Cada 24 de agosto, Argentina celebra el Día del Lector, una fecha creada por la Ley Nacional 26.754 para homenajear el nacimiento de Jorge Luis Borges, una de las figuras más importantes de la literatura argentina y universal. A 127 años de su nacimiento, la jornada propone algo tan sencillo como poderoso: volver a los libros, recuperar el placer de leer y descubrir todo lo que puede abrir una historia cuando alguien decide sumergirse en ella.
La elección de Borges como protagonista de esta celebración tiene un motivo especial. Para el autor de El Aleph, la lectura no era simplemente una actividad intelectual, sino una forma de felicidad, descubrimiento y encuentro con otros mundos. Su obra convirtió a bibliotecas, laberintos, enciclopedias, espejos y libros en verdaderos protagonistas de historias que todavía hoy siguen desafiando a lectores de distintas generaciones.
¿Por qué leer sigue siendo tan importante?
Más allá del homenaje a Borges, el Día del Lector busca recordar que leer tiene un impacto que va mucho más allá del entretenimiento:
- Ayuda a pensar mejor: permite desarrollar el pensamiento crítico y construir opiniones propias frente a la enorme cantidad de información disponible.
- Abre puertas a otras culturas: acerca historias, identidades, épocas y formas de entender el mundo diferentes a las propias.
- Estimula la imaginación: una novela, un cuento o incluso un poema pueden crear mundos completos en la cabeza de quien lee.
- Fortalece la empatía: conocer las experiencias de otros personajes permite comprender realidades y emociones diferentes.
- Genera espacios de encuentro: bibliotecas, escuelas y clubes de lectura transforman una práctica individual en una experiencia compartida.
5 curiosidades que muestran al Borges más lector
La vida del escritor también estuvo atravesada por historias tan llamativas como sus propios cuentos.
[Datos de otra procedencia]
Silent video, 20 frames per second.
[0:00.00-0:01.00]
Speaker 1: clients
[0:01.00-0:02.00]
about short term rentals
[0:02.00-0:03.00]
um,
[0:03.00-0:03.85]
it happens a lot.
- Aprendió a leer primero en inglés. Su abuela paterna y su institutriz, ambas británicas, tuvieron una fuerte influencia durante su infancia y Borges comenzó a acercarse a los libros en ese idioma antes que en español.
- Creó un escritor que nunca existió. Junto a su amigo Adolfo Bioy Casares inventó a Honorio Bustos Domecq, un personaje ficticio que utilizaron como autor de distintos relatos policiales.
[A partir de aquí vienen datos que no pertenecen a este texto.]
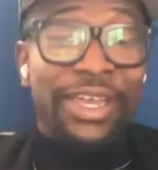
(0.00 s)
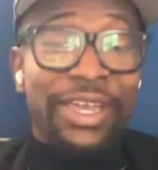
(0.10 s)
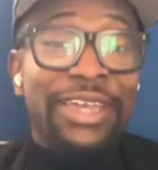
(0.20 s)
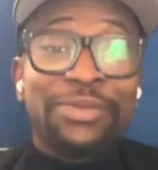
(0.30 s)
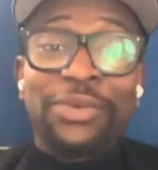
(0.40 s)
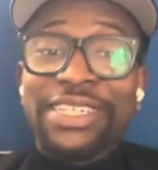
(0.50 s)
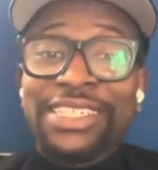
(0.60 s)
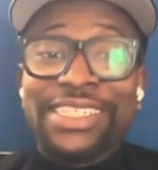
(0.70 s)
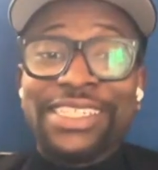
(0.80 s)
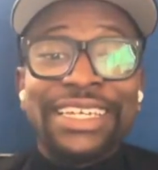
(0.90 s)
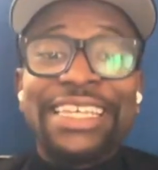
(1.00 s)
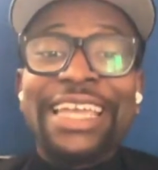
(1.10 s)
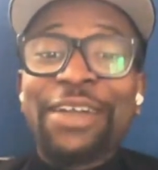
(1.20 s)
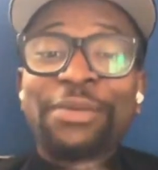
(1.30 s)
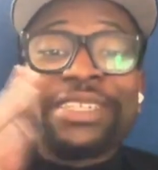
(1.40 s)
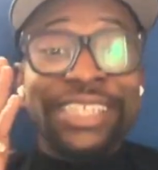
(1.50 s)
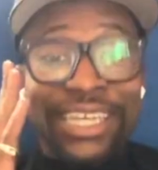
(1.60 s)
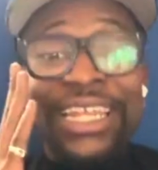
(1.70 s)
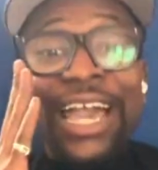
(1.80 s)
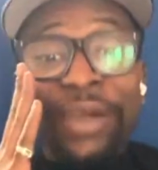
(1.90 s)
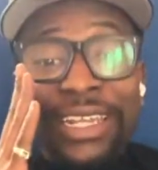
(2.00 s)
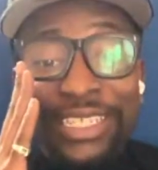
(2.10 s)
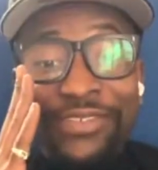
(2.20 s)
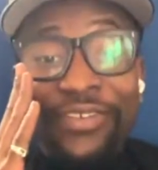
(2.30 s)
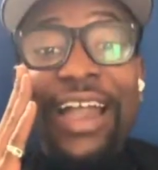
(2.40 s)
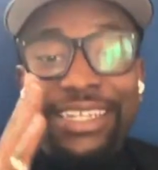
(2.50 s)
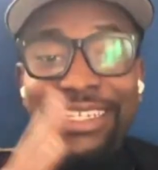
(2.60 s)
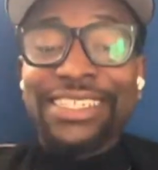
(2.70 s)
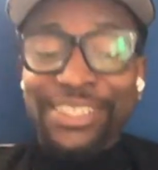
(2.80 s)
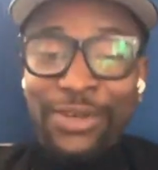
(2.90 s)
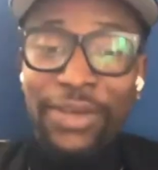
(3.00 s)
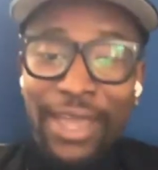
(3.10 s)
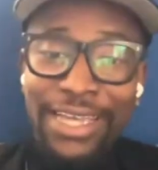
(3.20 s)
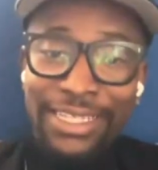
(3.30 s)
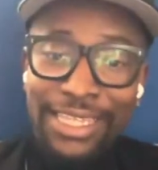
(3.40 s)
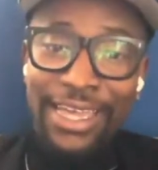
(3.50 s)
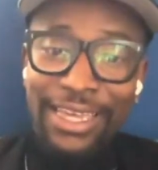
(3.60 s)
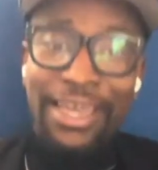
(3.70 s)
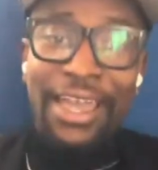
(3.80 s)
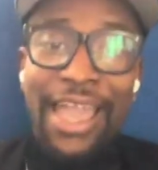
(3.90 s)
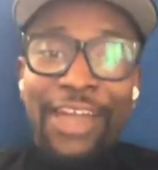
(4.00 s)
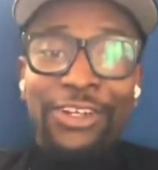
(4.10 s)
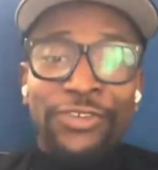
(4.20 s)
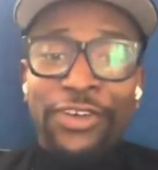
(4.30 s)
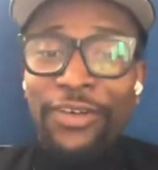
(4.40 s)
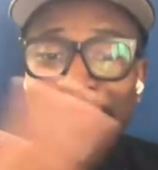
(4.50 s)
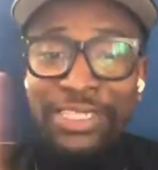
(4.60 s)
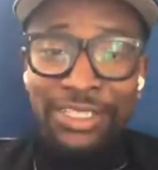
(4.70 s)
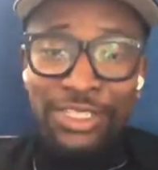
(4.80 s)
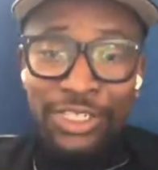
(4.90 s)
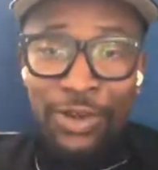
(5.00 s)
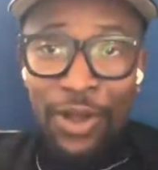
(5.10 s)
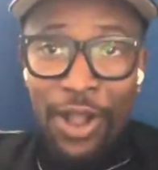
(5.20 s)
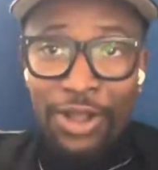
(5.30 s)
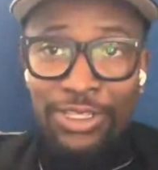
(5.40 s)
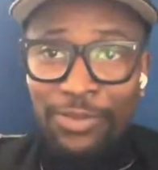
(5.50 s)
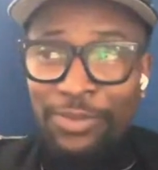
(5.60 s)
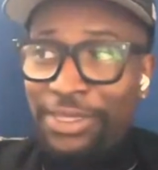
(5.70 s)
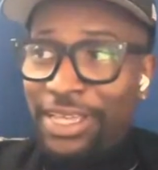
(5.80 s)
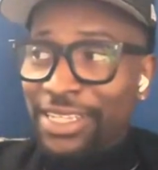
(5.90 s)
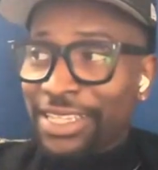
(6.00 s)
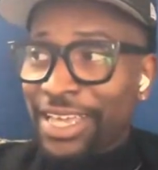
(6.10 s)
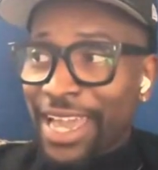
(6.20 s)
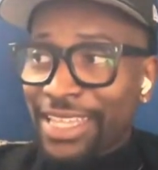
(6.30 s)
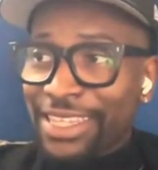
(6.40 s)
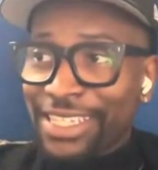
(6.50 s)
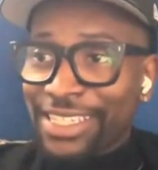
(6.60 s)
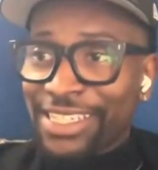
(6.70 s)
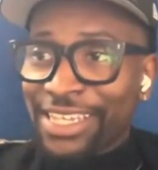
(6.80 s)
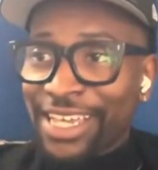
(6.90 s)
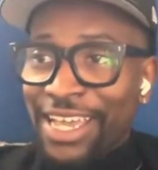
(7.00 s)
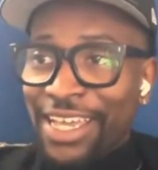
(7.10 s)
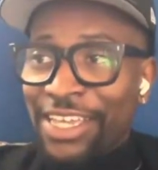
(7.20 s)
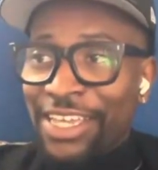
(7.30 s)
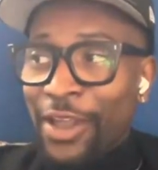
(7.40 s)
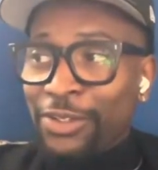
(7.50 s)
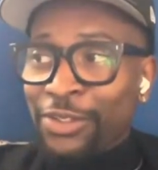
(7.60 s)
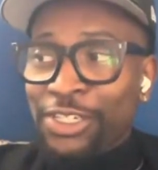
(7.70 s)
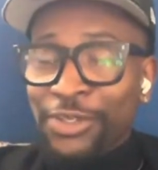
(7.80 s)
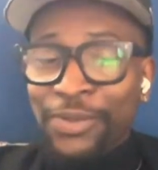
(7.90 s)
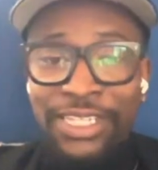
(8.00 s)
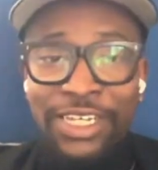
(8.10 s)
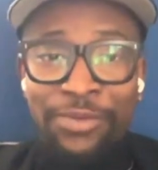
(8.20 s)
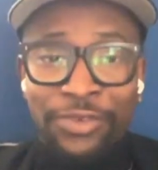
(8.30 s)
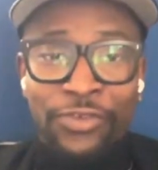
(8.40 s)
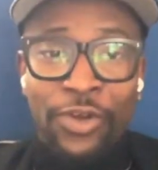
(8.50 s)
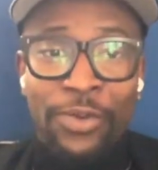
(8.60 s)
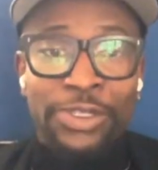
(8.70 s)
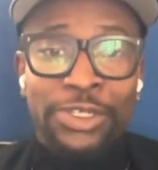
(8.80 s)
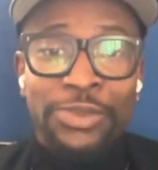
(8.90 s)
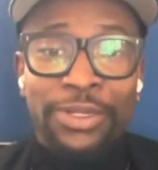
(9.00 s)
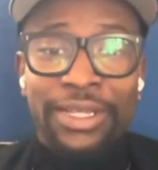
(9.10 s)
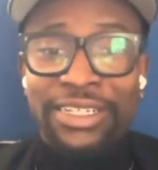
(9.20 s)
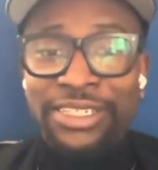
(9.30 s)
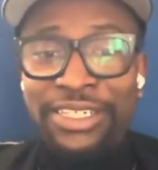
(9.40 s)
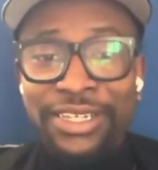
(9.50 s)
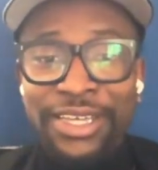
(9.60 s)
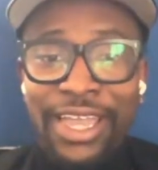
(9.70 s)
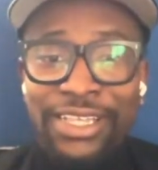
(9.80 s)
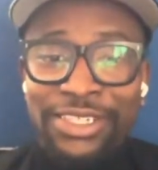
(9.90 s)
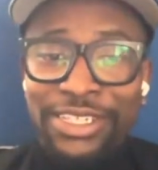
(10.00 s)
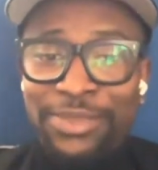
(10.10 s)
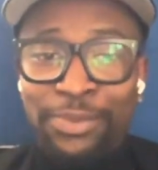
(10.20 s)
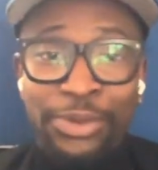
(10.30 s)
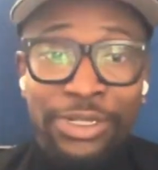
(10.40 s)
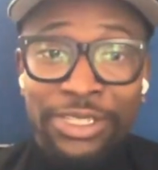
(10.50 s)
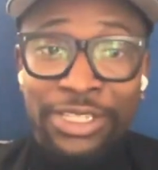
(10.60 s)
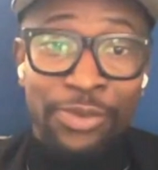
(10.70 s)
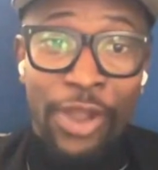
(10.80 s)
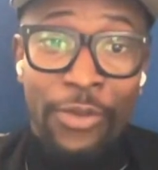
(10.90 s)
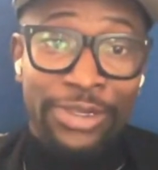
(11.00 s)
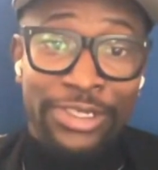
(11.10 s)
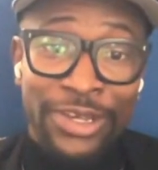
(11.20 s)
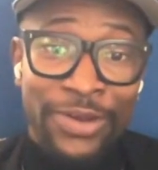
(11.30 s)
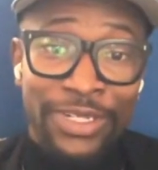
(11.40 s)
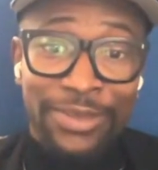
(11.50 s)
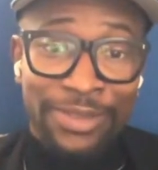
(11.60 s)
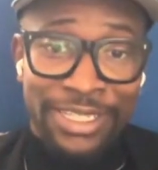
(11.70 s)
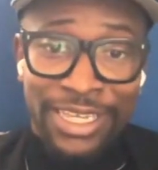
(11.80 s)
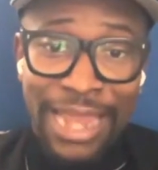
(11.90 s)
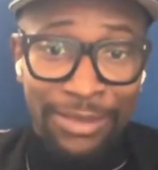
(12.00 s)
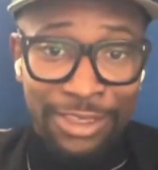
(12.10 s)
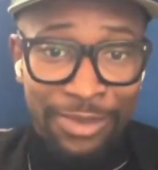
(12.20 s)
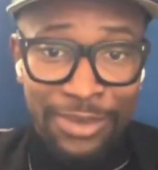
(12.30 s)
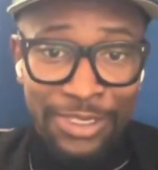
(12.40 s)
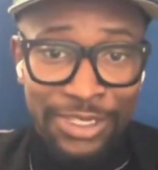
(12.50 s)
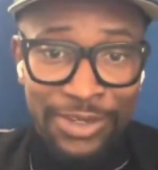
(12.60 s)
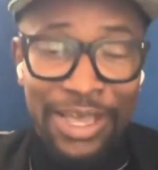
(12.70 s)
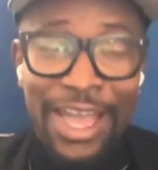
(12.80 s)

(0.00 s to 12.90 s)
it was it was Get Out at its finest. Okay, like I don't know if you've ever seen the show Harlem, but like they had this character. She was like a performer too, but like she had just booked this Broadway show, and it was Get Out the musical.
- Su biblioteca no tenía fronteras. Además de literatura, Borges se interesaba por filosofía, religión, astronomía, física matemática y otros campos del conocimiento, una curiosidad que se reflejó permanentemente en su obra.
- La pérdida de visión no lo alejó de los libros. Después de que su visión se deteriorara considerablemente, Borges recurrió a la memoria y al dictado para continuar escribiendo y trabajando con sus textos.
- Un rincón de Buenos Aires se convirtió en infinito. En El Aleph, Borges imaginó un punto ubicado en un sótano de la calle Garay desde el cual era posible contemplar todos los lugares del universo al mismo tiempo.
Un día para volver a abrir un libro
La celebración también se traduce en actividades culturales que buscan sacar a los libros de los estantes y acercarlos nuevamente a la comunidad. Durante la jornada se realizan talleres, maratones de lectura, encuentros y liberaciones de ejemplares en distintos espacios culturales y educativos del país.
En Buenos Aires, además, hay propuestas especialmente vinculadas con Borges, como la distribución de una edición ilustrada de El Aleph por parte de la CONABIP y una muestra de la Biblioteca Nacional dedicada a los 80 años de la primera publicación del cuento. También se anunciaron actividades de música y debate en el Museo Sarmiento.
Porque quizás la mejor manera de homenajear a Borges en este día no sea solamente hablar de él, sino hacer aquello que más disfrutaba: abrir un libro y dejar que sus páginas nos lleven a un lugar al que todavía no habíamos llegado.